JC: What’s on your roadmap? What are you working on in the future?

TZ: We’re working on going beyond high risk, medium risk or low risk for brand suitability. We think that that’s too coarse . We want to be more nuanced than “high, medium, low”. That’s a really big push for us. The other big push is those real time workflows - so you will very soon be able to do real time targeting, which is super cool. I think it’s been really important that we waited this long, because we’ve been calibrating and understanding what the real expectation is. Then, finally towards the end of the year, we will be announcing our foreign language offerings: starting with German, Spanish and then Arabic.

JC: Finally, you work with AI, but how are you approaching Generative AI in podcasting?
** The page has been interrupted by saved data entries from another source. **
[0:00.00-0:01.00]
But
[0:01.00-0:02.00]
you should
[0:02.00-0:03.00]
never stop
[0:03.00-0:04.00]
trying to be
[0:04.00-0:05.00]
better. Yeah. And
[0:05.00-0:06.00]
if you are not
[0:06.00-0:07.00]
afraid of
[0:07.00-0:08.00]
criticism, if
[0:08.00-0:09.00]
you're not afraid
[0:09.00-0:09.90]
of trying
TZ: My PhD is in generative AI and in large language models which is probably handy! Literally all I’m doing this year is reading about LLM. Basically the TL;DR of it is right now they are making stuff up - they’re little hallucinating monsters, not to be trusted, when using public data.

But recently there’s been a lot of infrastructure developments making open source models available, and infrastructure platforms like AWS let you add your own data in silos and then train them on your own information. That’s promising. We’re doing that.
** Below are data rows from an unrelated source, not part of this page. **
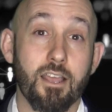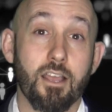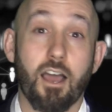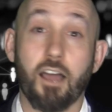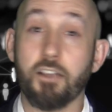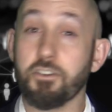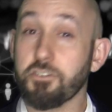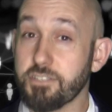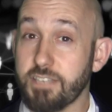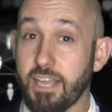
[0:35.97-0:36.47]

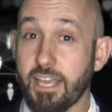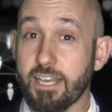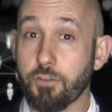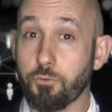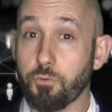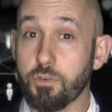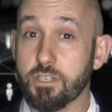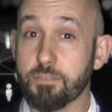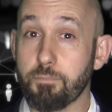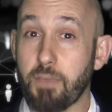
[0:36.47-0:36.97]
understanding
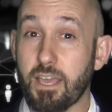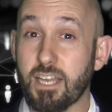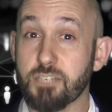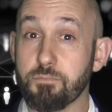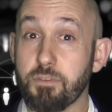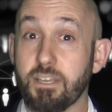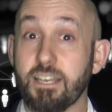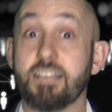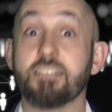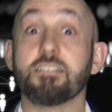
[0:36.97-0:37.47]
risk
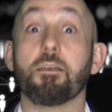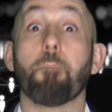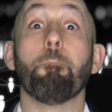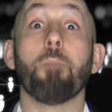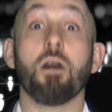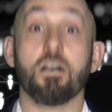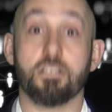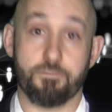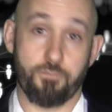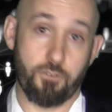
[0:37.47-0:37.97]
management is a
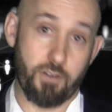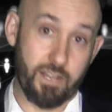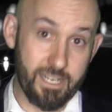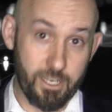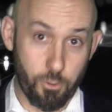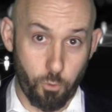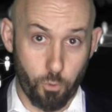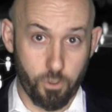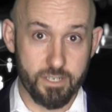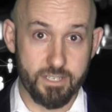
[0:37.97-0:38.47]
must for any
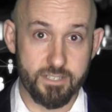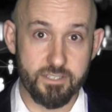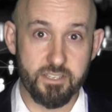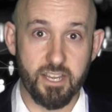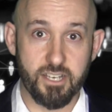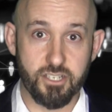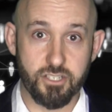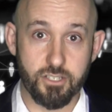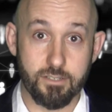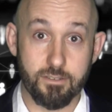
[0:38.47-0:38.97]

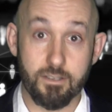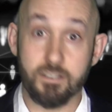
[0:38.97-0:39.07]
organization,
It’s not really asking factual questions where the outcome is significant: that is for expert systems for now. It’s asking “why is the score high risk?” and being able to have access to all of our data and an understanding of the methodology and be able to make a human response that says it’s high risk and adult content because it talks about this this and that in this type of context with this tone.

JC: Thank you so much for your time.